Please output the records below in full, exactly as given, but without the images.

*** Opening AVAILABLE RECORDS ***

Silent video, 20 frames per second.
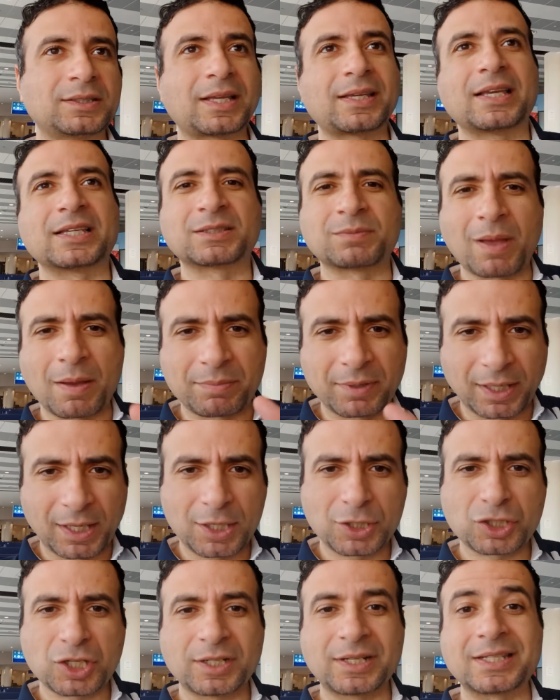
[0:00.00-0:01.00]
زي اسم
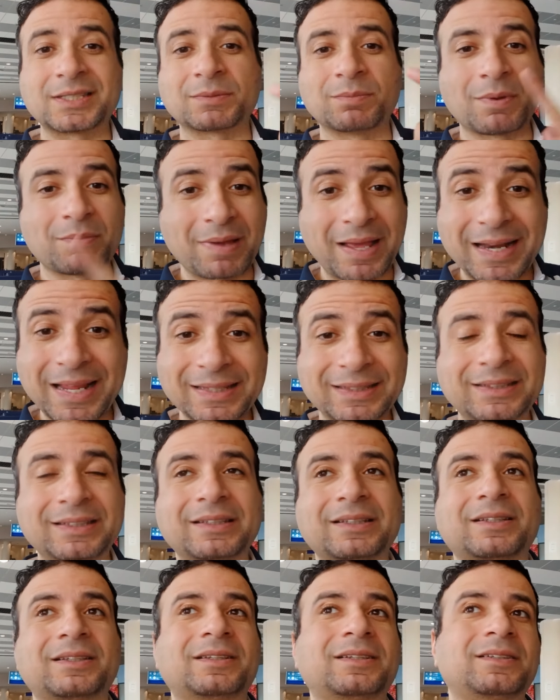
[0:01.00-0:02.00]
ابلكيشن اسم
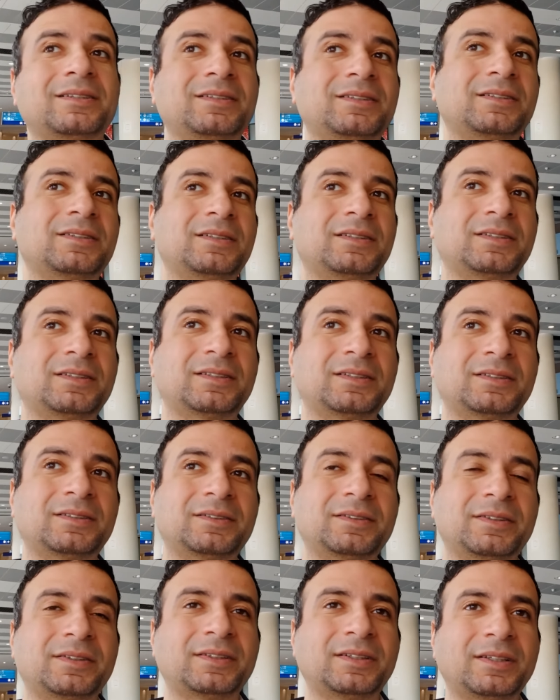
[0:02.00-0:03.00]
بلد
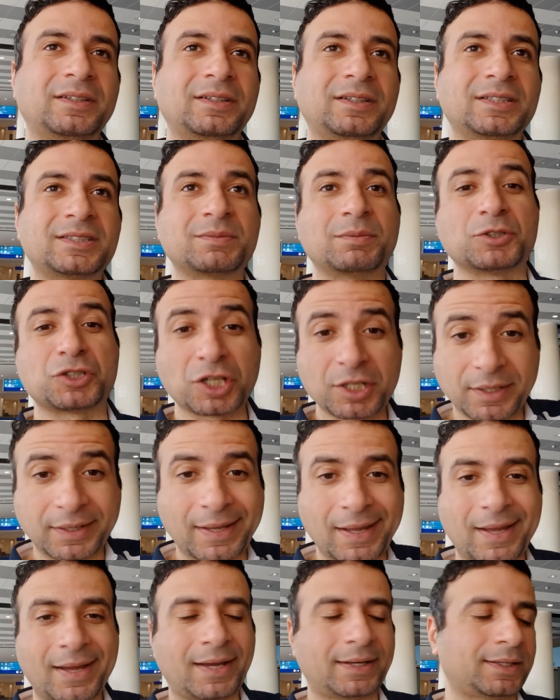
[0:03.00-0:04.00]
اسم
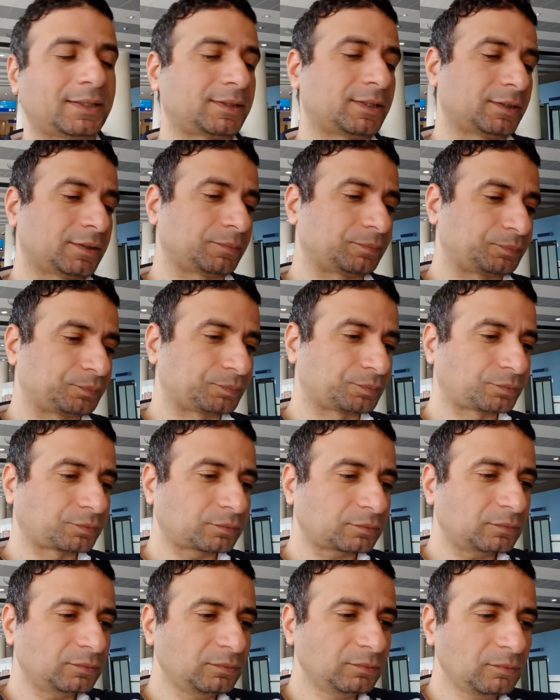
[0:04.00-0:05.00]
شركه حاجات كده
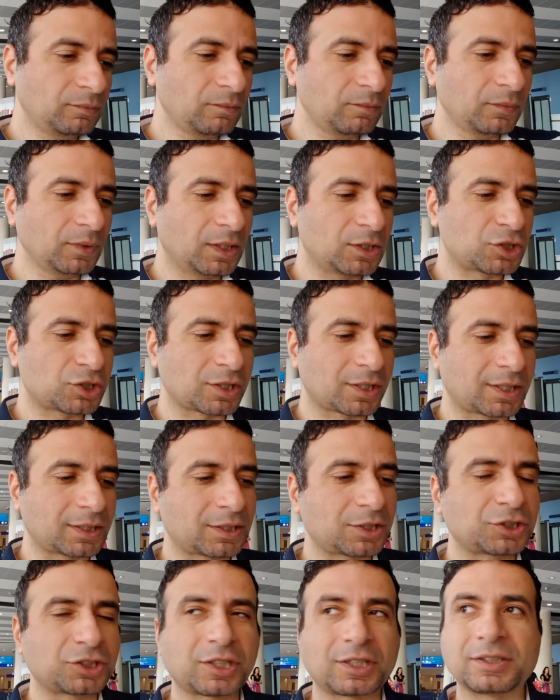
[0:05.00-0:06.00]

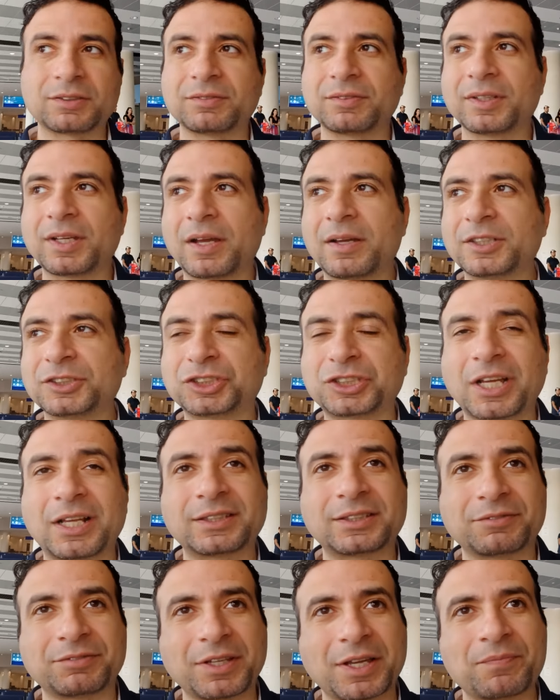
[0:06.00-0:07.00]
الشركات اللي اشتريت فيها
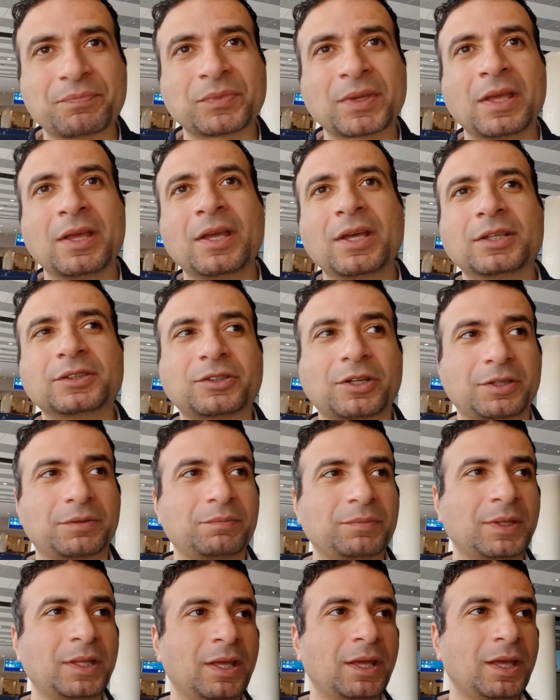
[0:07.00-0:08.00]
اشتغلت فيها طيب
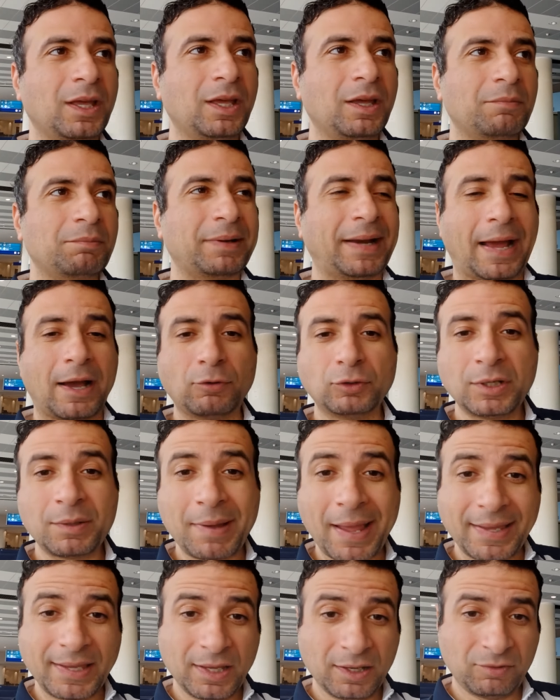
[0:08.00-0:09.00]
بنحاول
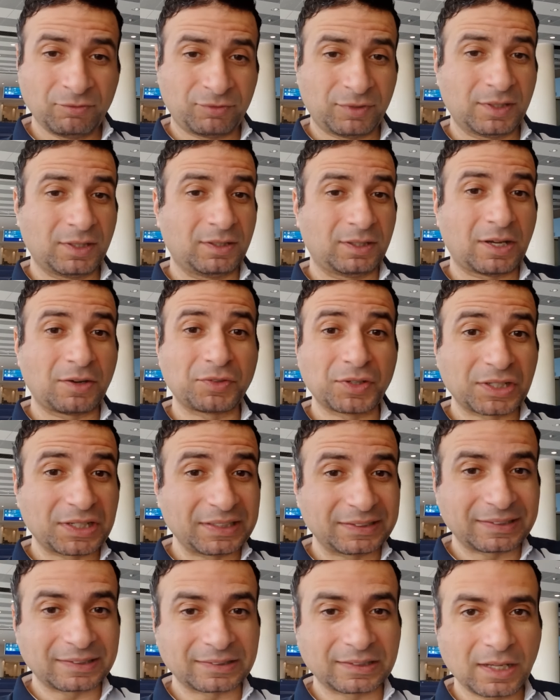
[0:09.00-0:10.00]
نبين في الكفر
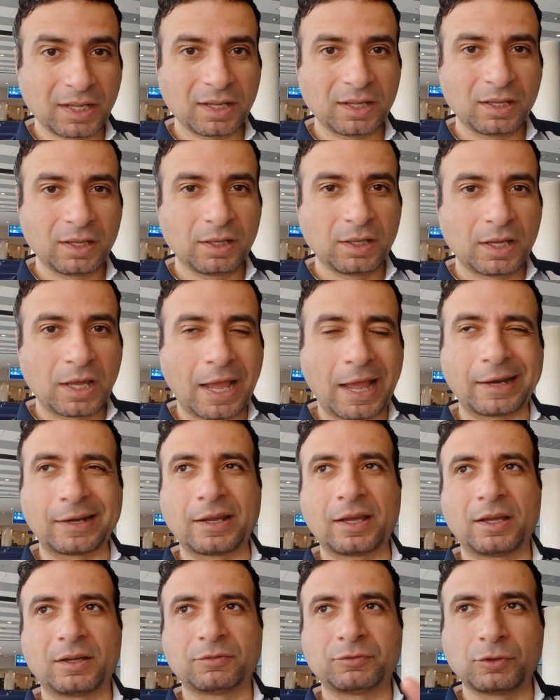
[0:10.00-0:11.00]
ليتر ده
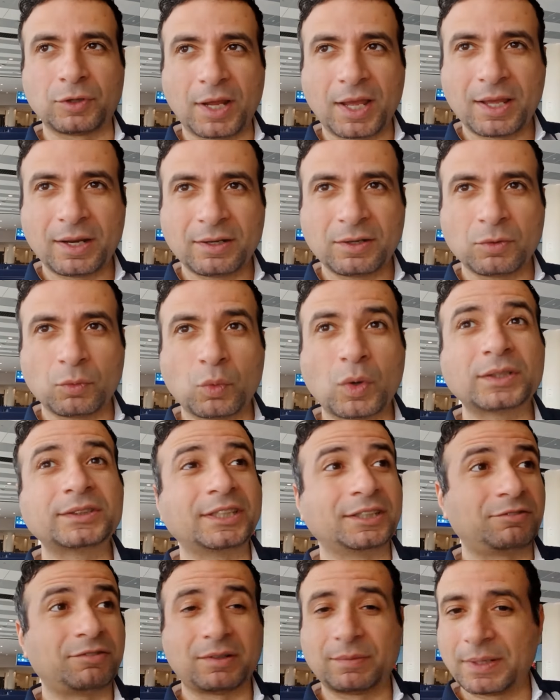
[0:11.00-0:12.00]
انا فلان
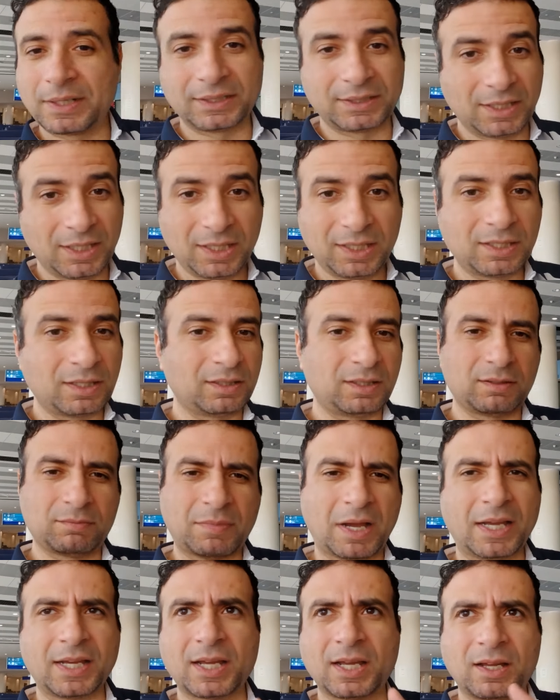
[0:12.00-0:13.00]
وضعي في البلد ايه
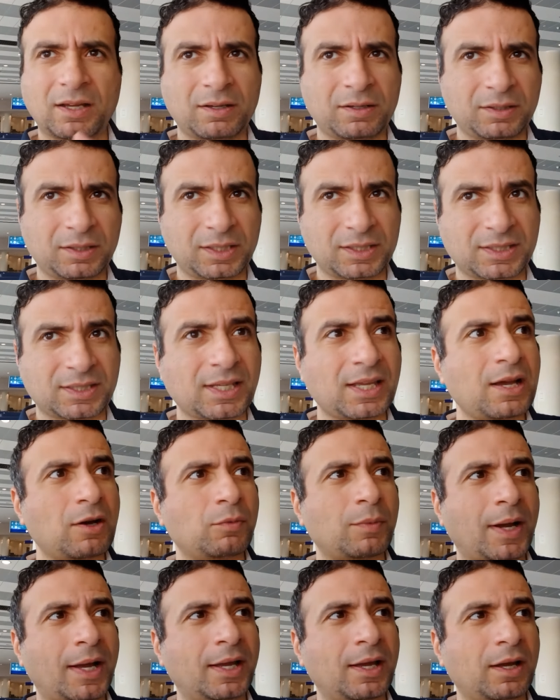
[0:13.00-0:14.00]
معايا جنسيه
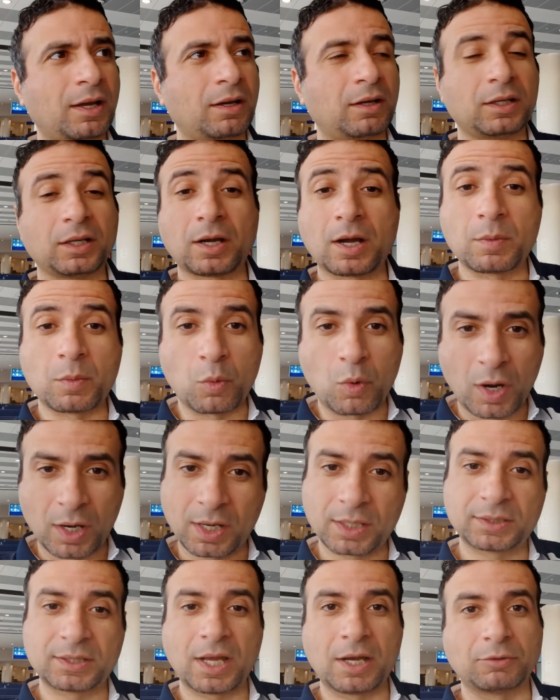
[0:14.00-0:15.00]
او معايا اقامه
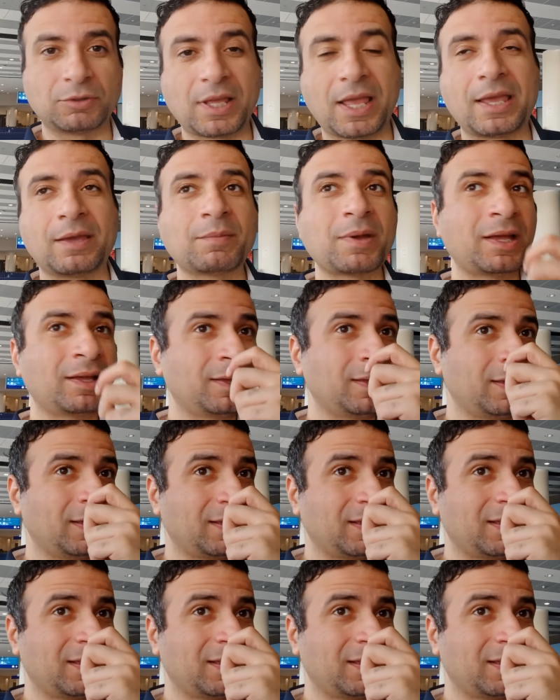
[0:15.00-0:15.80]
مؤقته او دائمه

*** Closing AVAILABLE RECORDS ***

SOLUTION TO THIS PROBLEM:
Silent video, 20 frames per second.
[0:00.00-0:01.00]
زي اسم
[0:01.00-0:02.00]
ابلكيشن اسم
[0:02.00-0:03.00]
بلد
[0:03.00-0:04.00]
اسم
[0:04.00-0:05.00]
شركه حاجات كده
[0:05.00-0:06.00]

[0:06.00-0:07.00]
الشركات اللي اشتريت فيها
[0:07.00-0:08.00]
اشتغلت فيها طيب
[0:08.00-0:09.00]
بنحاول
[0:09.00-0:10.00]
نبين في الكفر
[0:10.00-0:11.00]
ليتر ده
[0:11.00-0:12.00]
انا فلان
[0:12.00-0:13.00]
وضعي في البلد ايه
[0:13.00-0:14.00]
معايا جنسيه
[0:14.00-0:15.00]
او معايا اقامه
[0:15.00-0:15.80]
مؤقته او دائمه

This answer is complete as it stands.